The economic impact has yet to be determined as the island continues with severe communication problems and no power service.
Resident Commissioner Jenniffer González and U.S. Coast Guard Captain Erick King, moreover, reported that the Port of San Juan remains the only one open, while efforts continue to open the rest of the ports on the island.
As for the hit Hurricane María had on Puerto Rico’s agricultural sector, crops had already been affected more than two weeks ago with Hurricane Irma. At that time, almost 30% of crops were affected, with losses estimated at $30.6 million.
The resident commissioner reported that the U.S. Department of Agriculture provides aid for this type of situation. González added that there is a bill in Congress that would be seen in January and that includes funds for crops affected by flooding. She requested amendments to the measure in order to include the commonwealth.
“Puerto Rico does not enjoy the same reimbursements or insurance coverage as the rest of the agricultural crops [in the States]. That is one of the amendments we are submitting,” said the official during a press conference on Sunday at the Convention Center in Miramar, the government’s command center during this emergency.

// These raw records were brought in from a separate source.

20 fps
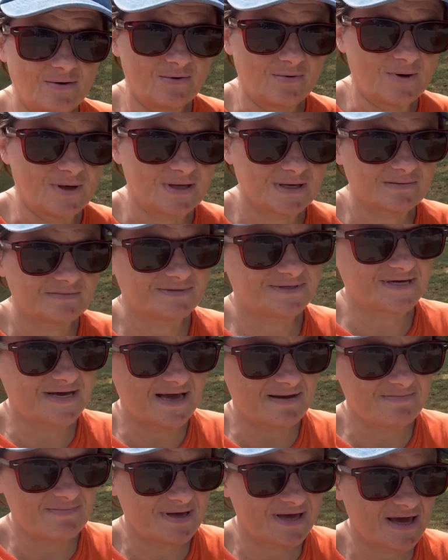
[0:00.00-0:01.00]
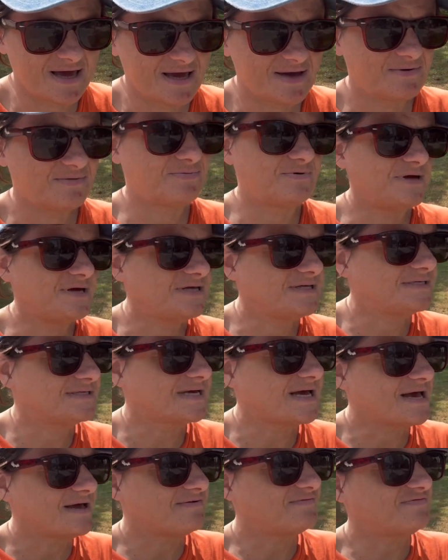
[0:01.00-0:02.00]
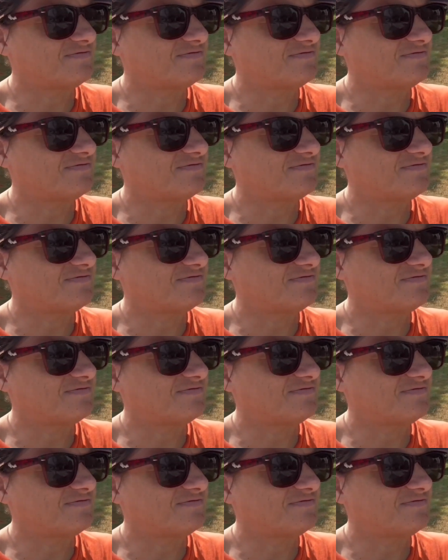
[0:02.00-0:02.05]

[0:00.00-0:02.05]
welcome to Mkay Reads and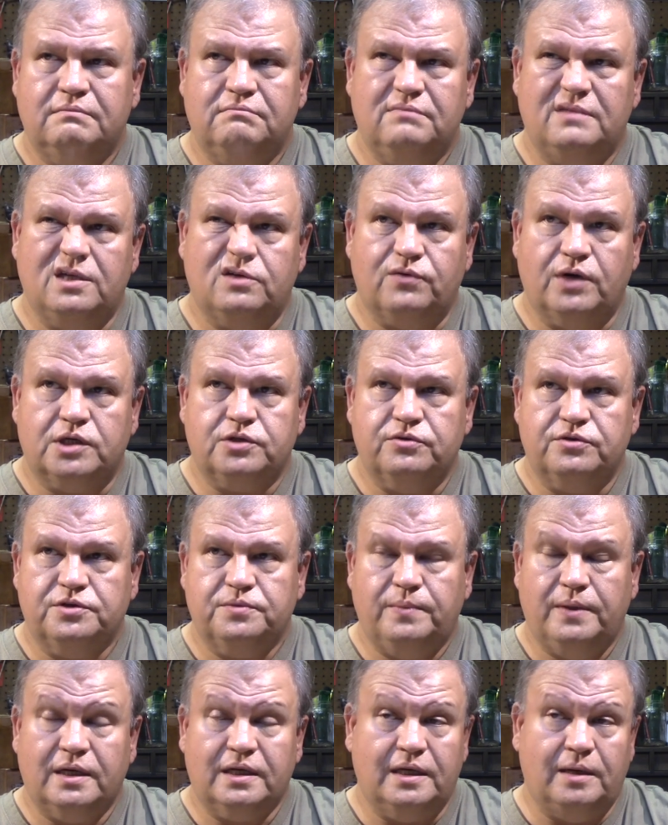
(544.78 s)
In
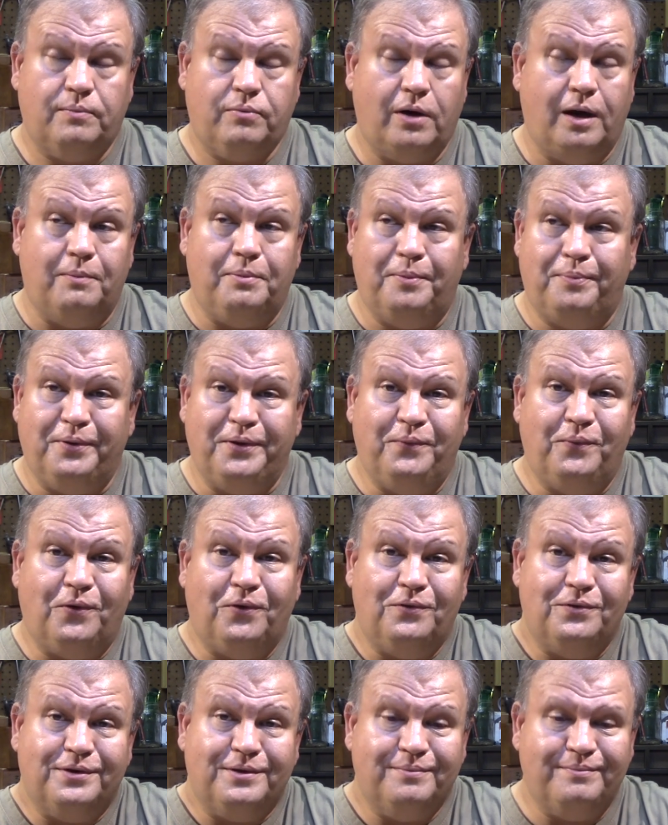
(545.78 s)
retrospect, I probably
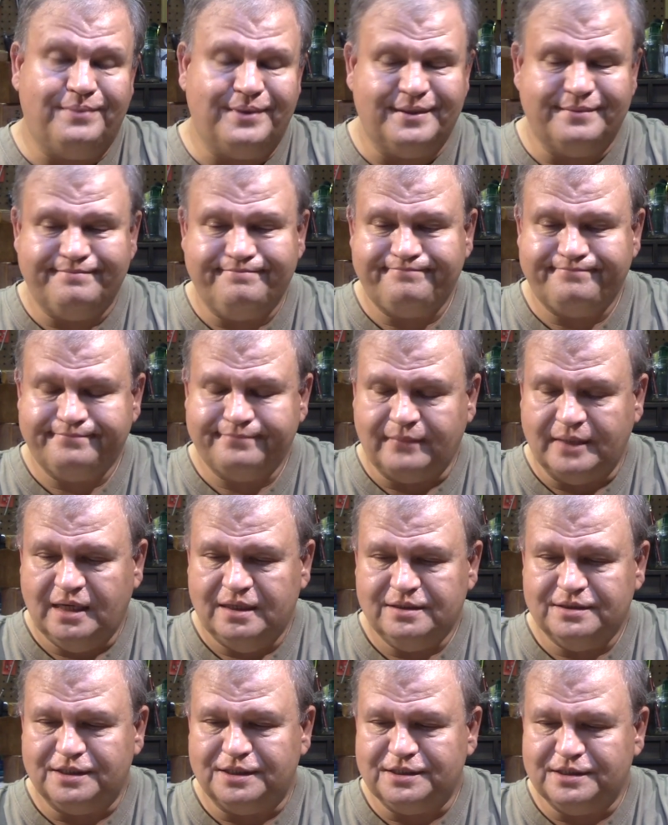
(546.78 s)
won't, but
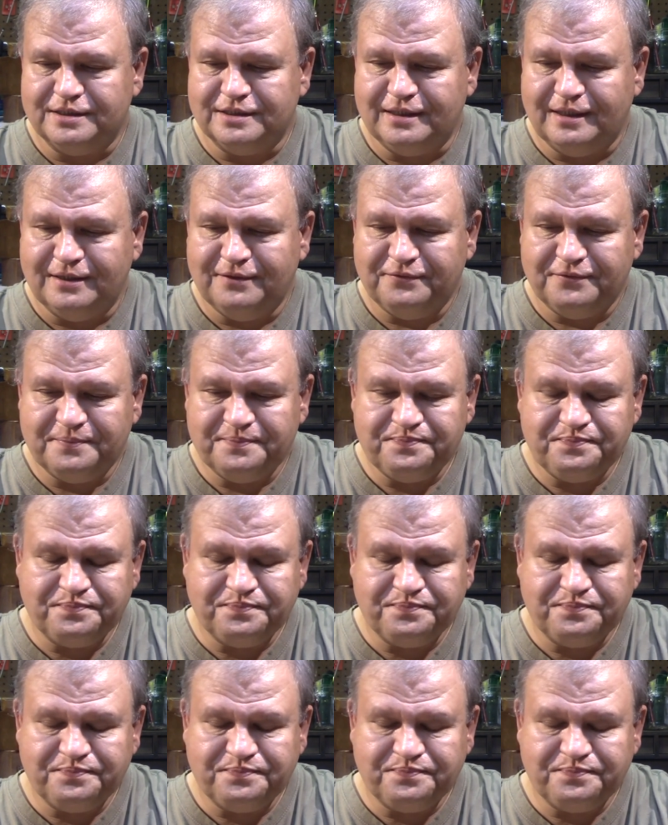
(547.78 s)
such is life.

Still unknown when ports will open
Although the San Juan Port is already open, King didn’t want to say when the rest of the ports will do so as the U.S. Coast Guard continues to assess the damages, making sure ground and submarine cleaning is done so vessels are able to dock.
The San Juan Port is operating for emergencies and supply ships only during daylight.
Nearly 800 Coast Guard officers are working in the reopening of the following ports: Yabucoa (receives fuel), Mayagüez, Guayanilla, Salinas (receives fuel for the Aguirre powerplant), Peñuelas (asphalt) Ponce (general cargo and construction) and Guayama (fuel for the EcoEléctrica powerplant).
“It’s a different Puerto Rico than we saw a week ago. The devastation of property, structures, families without houses, rubble everywhere, the green of the island is gone. Even in the fields, a reforestation effort must be done. Rivers flowed out of their channels. They entered the streets of the towns … [That] endangers the lives of Puerto Ricans,” González said.